Given that debit cards can now also be used for MasterCard or Visa transactions, you may be wondering why it matters. The heart of the matter is where the funds come from.
When you use a credit card, the money is loaned to you by the bank first, and you pay it back later. When you use a debit card, the money is subtracted directly from your bank account. This is true even when you’re using a MasterCard or Visa card that’s debit.
Credit cards offer an extra layer of safety, as it’s not your own money yet
Debit cards encourage better self-control
There’s no interest rate on debit card expenditures, but there may be on credit cards
There are generally more rewards or rebates for credit cards
The forex fees may differ between the two
Transaction alerts can be your best friend
Say the absolute worst-case scenario happens, and someone manages to access your card (note: this may not just be identity theft. Some robbers may force you to go to the ATM and withdraw cash).
If it’s a credit card, you have an extra layer of safety. You can dispute the charges with the bank later, if you get a police report. If all goes well, you may only be liable for a small amount, or even get all the charges cancelled (this depends on the bank in question).
With a debit card, however, the money is taken right out of your account. The bank is not obliged to replace money lost this way, and some travel insurance policies don’t even cover this.
As such, don’t bring the debit card that can draw from your life savings, or that taps into the joint account with your wife. If you want to use a debit card, use one that’s linked to a separate and smaller bank account; not the same one you use to pay your mortgage, save up for a car, etc.
Temptation is high when you’re travelling abroad; and if you have limited financial discipline, having a credit card can make it worse. After all, this allows you to spend up to two to four times your monthly income.
With debit cards, all you have is what’s in that specific bank account. You won’t be able to spend more than you have and get into debt. Psychologically, you’ll also be more cautious in your spending, as it’s money from your pocket.
It comes down to a matter of financial discipline: if you know you lack self-control, then opt for a debit card.

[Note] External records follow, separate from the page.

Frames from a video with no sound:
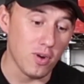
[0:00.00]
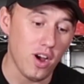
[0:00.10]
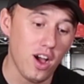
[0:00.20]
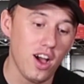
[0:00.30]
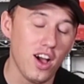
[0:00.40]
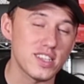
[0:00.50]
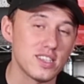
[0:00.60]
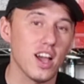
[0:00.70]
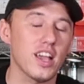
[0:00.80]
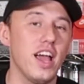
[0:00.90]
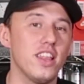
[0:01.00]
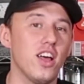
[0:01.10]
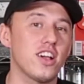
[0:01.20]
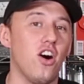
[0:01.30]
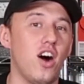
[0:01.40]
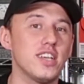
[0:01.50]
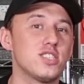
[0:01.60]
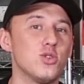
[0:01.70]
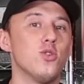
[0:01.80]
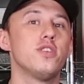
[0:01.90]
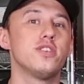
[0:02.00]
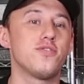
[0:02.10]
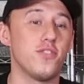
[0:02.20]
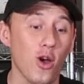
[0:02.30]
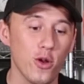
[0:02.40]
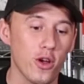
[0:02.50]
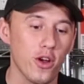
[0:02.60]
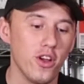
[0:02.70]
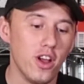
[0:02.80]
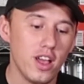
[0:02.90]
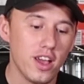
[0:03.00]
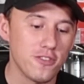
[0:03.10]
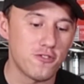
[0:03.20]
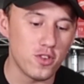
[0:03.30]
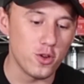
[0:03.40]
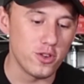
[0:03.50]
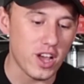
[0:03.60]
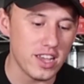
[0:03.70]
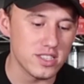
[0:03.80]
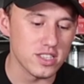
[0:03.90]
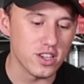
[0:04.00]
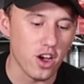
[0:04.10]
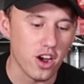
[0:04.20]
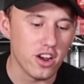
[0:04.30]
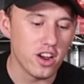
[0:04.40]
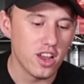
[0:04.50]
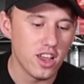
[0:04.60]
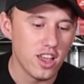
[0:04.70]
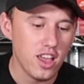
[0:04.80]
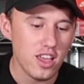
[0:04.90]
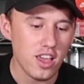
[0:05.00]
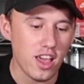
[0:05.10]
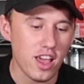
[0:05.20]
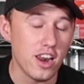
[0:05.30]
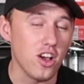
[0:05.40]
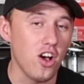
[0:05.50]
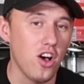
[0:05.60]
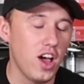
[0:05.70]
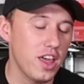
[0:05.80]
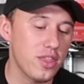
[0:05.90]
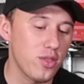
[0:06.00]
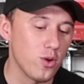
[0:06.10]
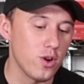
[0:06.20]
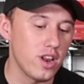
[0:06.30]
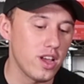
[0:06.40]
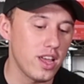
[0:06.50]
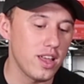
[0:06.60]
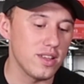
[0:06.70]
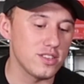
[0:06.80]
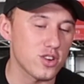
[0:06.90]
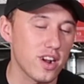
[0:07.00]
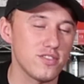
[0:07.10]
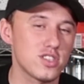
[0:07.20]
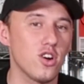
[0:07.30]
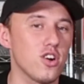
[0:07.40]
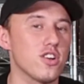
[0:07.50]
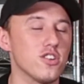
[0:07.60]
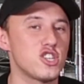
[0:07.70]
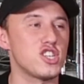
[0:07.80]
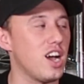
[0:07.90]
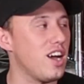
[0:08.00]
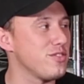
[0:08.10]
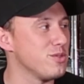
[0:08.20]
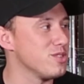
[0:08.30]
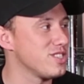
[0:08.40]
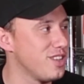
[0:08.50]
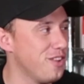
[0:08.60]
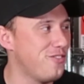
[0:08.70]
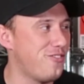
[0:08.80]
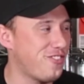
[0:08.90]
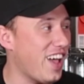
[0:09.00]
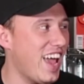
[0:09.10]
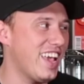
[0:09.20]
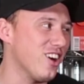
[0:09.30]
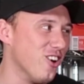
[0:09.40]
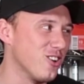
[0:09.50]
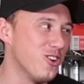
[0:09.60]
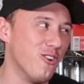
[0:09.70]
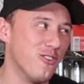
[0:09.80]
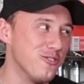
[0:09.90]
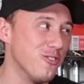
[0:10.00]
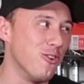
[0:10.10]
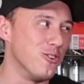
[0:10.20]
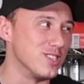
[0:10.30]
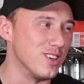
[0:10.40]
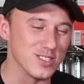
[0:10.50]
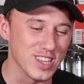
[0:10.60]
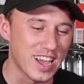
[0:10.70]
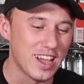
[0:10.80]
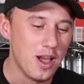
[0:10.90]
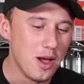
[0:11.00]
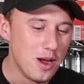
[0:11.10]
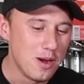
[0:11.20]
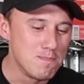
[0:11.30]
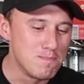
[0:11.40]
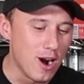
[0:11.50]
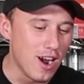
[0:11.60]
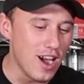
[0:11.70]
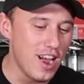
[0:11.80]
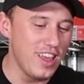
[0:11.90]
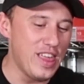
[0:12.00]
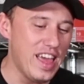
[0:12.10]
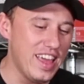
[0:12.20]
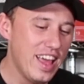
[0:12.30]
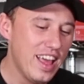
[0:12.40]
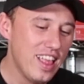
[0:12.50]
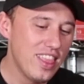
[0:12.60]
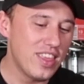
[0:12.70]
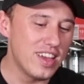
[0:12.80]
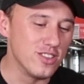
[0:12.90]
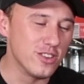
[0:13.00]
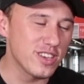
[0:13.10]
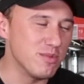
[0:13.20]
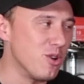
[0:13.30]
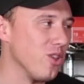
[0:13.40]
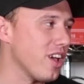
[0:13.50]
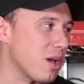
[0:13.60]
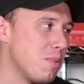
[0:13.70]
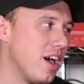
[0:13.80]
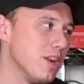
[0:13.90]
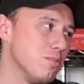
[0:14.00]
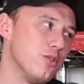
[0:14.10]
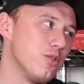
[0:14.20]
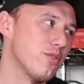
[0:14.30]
Bro, I saw this photo a few days ago, and I thought Travis Scott got shafted with some fake Encore 4s. I was like, bro, they're looking more like a powder blue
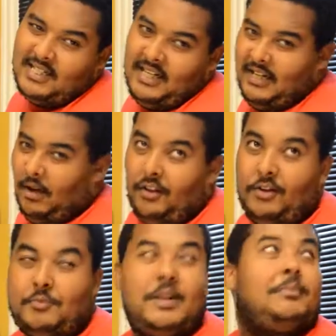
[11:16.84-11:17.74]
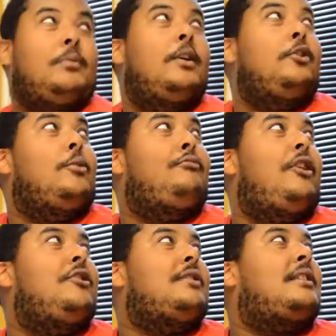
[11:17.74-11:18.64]
and all those people in your
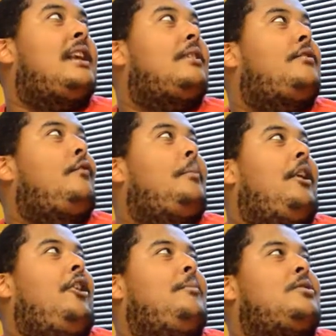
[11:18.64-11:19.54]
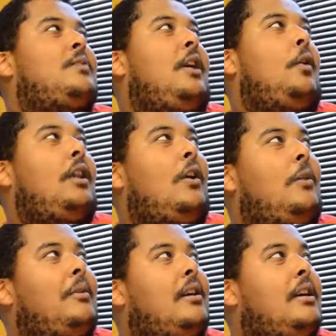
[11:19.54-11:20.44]
prayers. I think from the area between
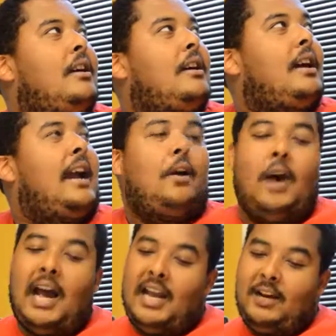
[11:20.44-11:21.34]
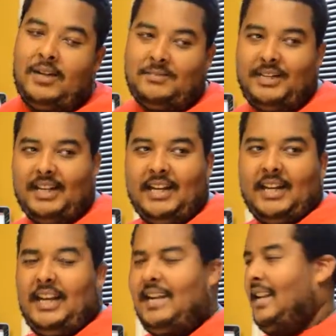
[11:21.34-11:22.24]
Oklahoma and Ohio has been getting
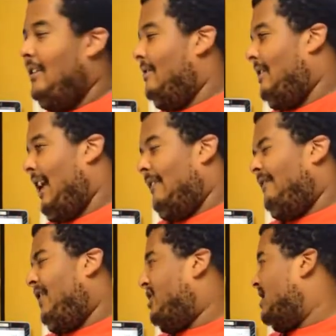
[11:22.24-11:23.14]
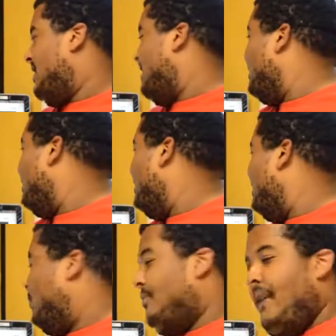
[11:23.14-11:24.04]
hit like viciously
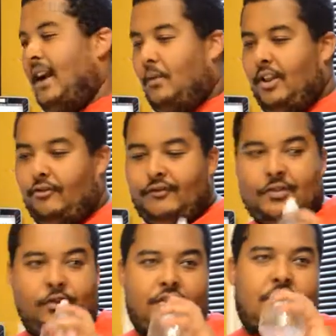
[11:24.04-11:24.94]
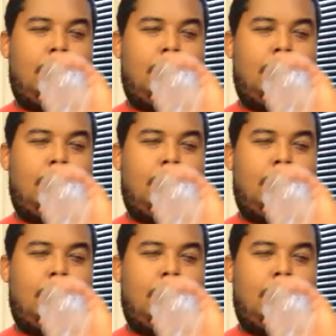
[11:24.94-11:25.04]
with bad weather of sorts.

Alternatively, you can change your credit card limits before you travel (e.g. make the credit ceiling $2,000, instead of twice or four times your monthly income). Most banks will comply, if you explain that you are bringing the card overseas; this also limits the amount that can be stolen if you lose the card, so it’s in their interest.
It’s impossible to end up being charged interest on your debit card, since it’s your own money. With credit cards, you do have to pay interest on rollover debt (i.e. any unpaid amount at the end of the billing cycle).
By sticking to your debit card, you can avoid going overboard and accruing interest. But if you’re financially disciplined, this isn’t much of a factor; you can just be sure to pay your credit card on time, and avoid any interest.
There are credit cards specifically designed for overseas use. For example, some air miles cards like the DBS Altitude Card will give you double the bonus miles for spending in a foreign currency, compared to SGD expenditures.
Credit cards also tend to have more in the way of cashback or reward points. Some debit cards may have similar features, but often to a lesser extent (there also tends to be fewer participating merchants).
If you’re interested in maxing out your air miles or savings, you can look for a credit card that is meant for overseas use.
There is a charge for paying in foreign currencies – this is a conversion fee, which is applied on top of the foreign exchange (forex) rate. For most credit cards, the forex fees are between 1.5% to 3% per transaction. Most debit cards also have similar fees, but there are exceptions.
For example, a debit card for a multi-currency account may not include forex fees for each transaction (this depends on the bank you use). This is because the multi-currency account can hold different denominations, and there’s no need to convert. If you have both US dollars and Singapore dollars in the same multi-currency account for example, any spending in US dollars can just be deducted from your US currency, without incurring forex fees.
We get it. The ding-ding from your phone or the long thread of emails for every transaction (either on credit or debit) can get really annoying and spammy. But you’ll never be able to ensure the security measures of that American mall, that Chinese restaurant, or that French hotel. And with scammers getting more sophisticated these days, wouldn’t you rather travel with close oversight of your transactions (as well as those not made by you)?
You can be alerted for transactions as low as $0.01 and the best part is it’s a free service. So why not?
Limit your credit ceiling while overseas (you don’t really need twice your monthly income, surely), and make sure your debit card doesn’t give access to all your money.